### Data shown
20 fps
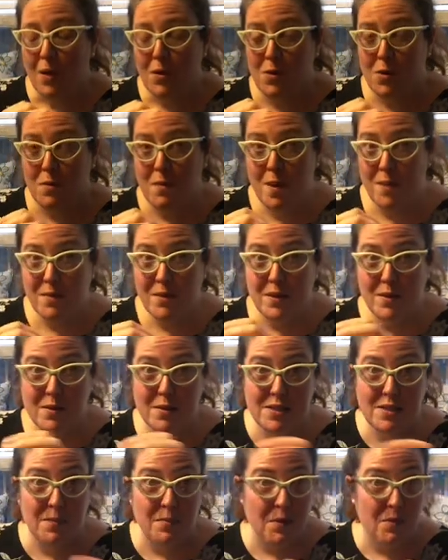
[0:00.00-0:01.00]
Maybe there
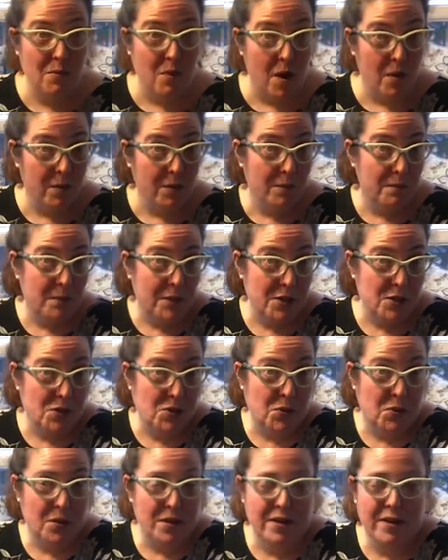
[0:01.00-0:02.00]
was something wrong with my
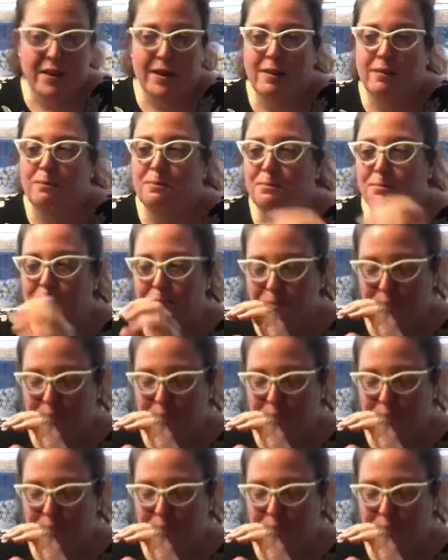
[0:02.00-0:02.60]
shortening.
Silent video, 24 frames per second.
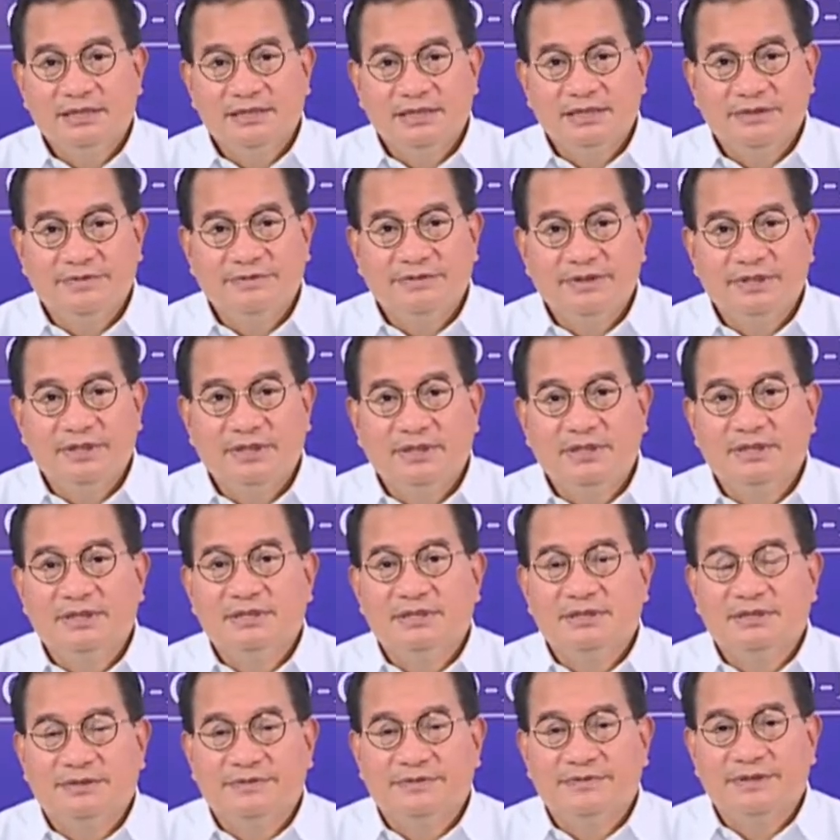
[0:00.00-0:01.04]
the
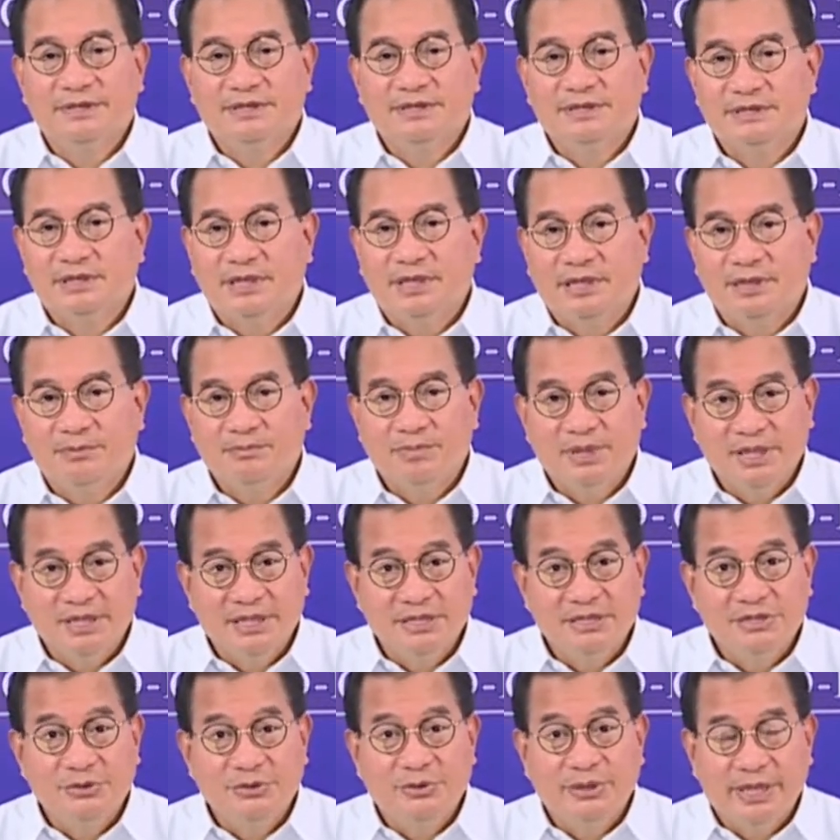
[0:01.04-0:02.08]
Civil Service
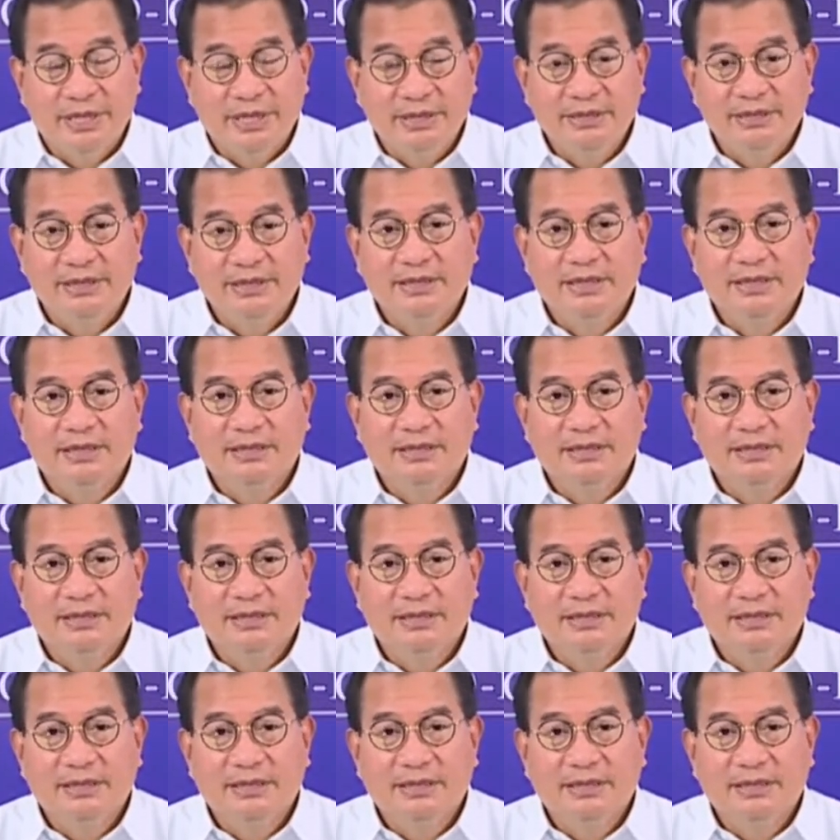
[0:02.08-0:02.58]
Police Unit,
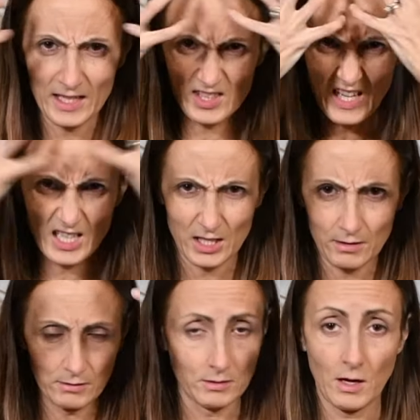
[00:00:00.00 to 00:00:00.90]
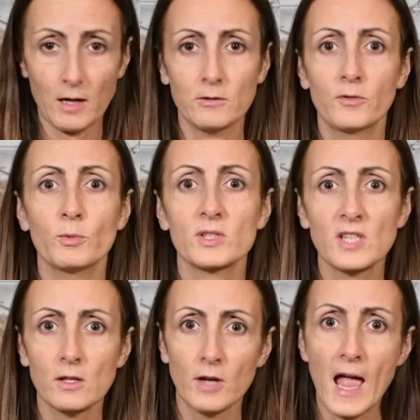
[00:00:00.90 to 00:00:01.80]
It's like, I don't know if you want to
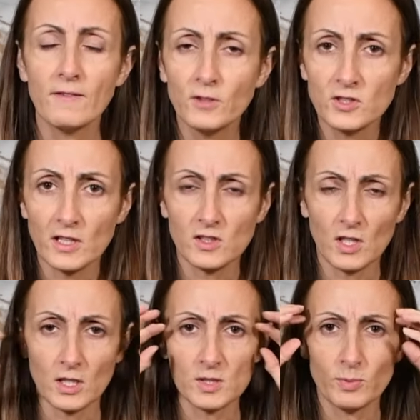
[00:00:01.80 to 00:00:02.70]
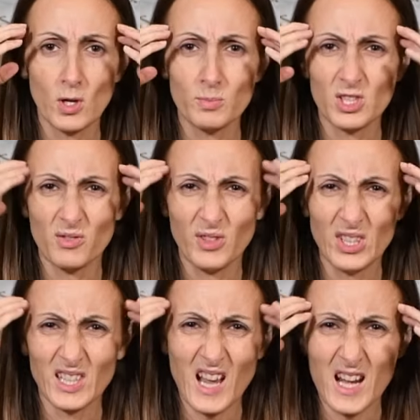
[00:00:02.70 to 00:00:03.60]
say your head feels like it's going to explode, but you
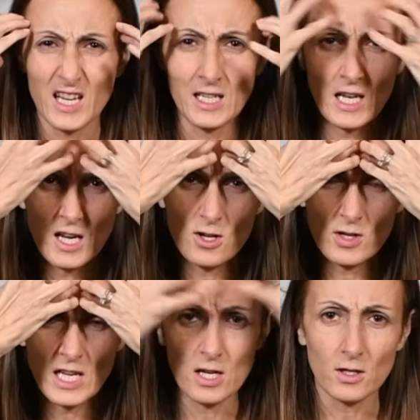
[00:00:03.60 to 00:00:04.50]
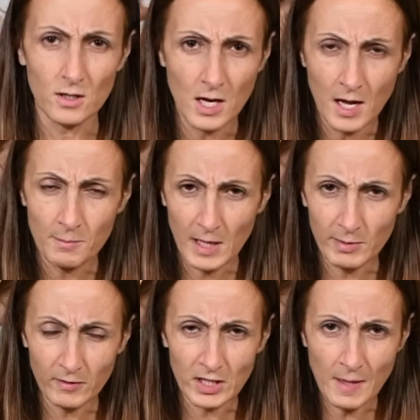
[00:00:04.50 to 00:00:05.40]
feel it kind of in here,
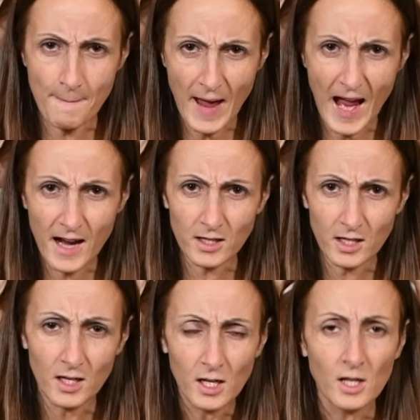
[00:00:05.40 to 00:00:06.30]
maybe even in the back.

### Your instructions
With the pictures stripped out, return each record word for word.

### Task result
20 fps
[0:00.00-0:01.00]
Maybe there
[0:01.00-0:02.00]
was something wrong with my
[0:02.00-0:02.60]
shortening.
Silent video, 24 frames per second.
[0:00.00-0:01.04]
the
[0:01.04-0:02.08]
Civil Service
[0:02.08-0:02.58]
Police Unit,
[00:00:00.00 to 00:00:00.90]
[00:00:00.90 to 00:00:01.80]
It's like, I don't know if you want to
[00:00:01.80 to 00:00:02.70]
[00:00:02.70 to 00:00:03.60]
say your head feels like it's going to explode, but you
[00:00:03.60 to 00:00:04.50]
[00:00:04.50 to 00:00:05.40]
feel it kind of in here,
[00:00:05.40 to 00:00:06.30]
maybe even in the back.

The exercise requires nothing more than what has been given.